(EXCERPTED DATA begins)

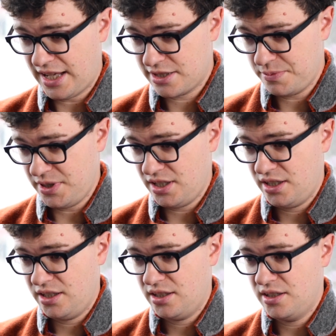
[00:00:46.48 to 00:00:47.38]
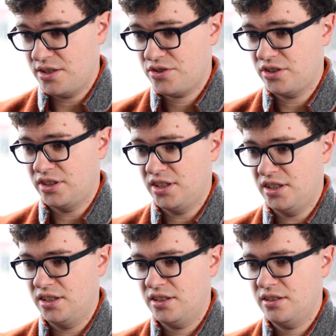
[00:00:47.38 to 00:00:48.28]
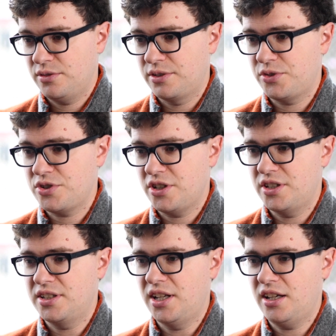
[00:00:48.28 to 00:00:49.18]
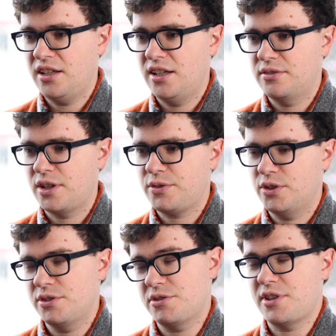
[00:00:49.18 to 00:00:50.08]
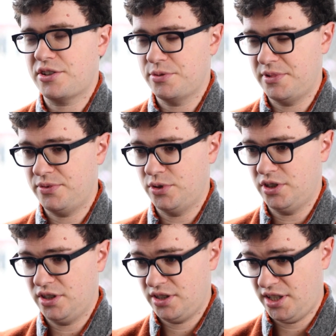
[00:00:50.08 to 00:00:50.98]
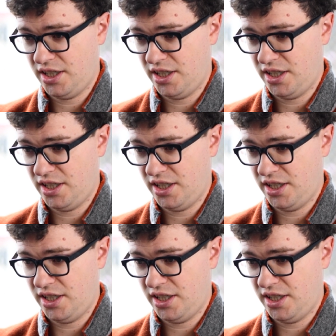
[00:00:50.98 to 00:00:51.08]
Gatsby initially, when I first started, did not have GraphQL. This was actually before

(EXCERPTED DATA ends)

> [WORK INSTRUCTION] Each line above must be repeated exactly in the answer, with pictures omitted.

> [FINISHED TASK]
[00:00:46.48 to 00:00:47.38]
[00:00:47.38 to 00:00:48.28]
[00:00:48.28 to 00:00:49.18]
[00:00:49.18 to 00:00:50.08]
[00:00:50.08 to 00:00:50.98]
[00:00:50.98 to 00:00:51.08]
Gatsby initially, when I first started, did not have GraphQL. This was actually before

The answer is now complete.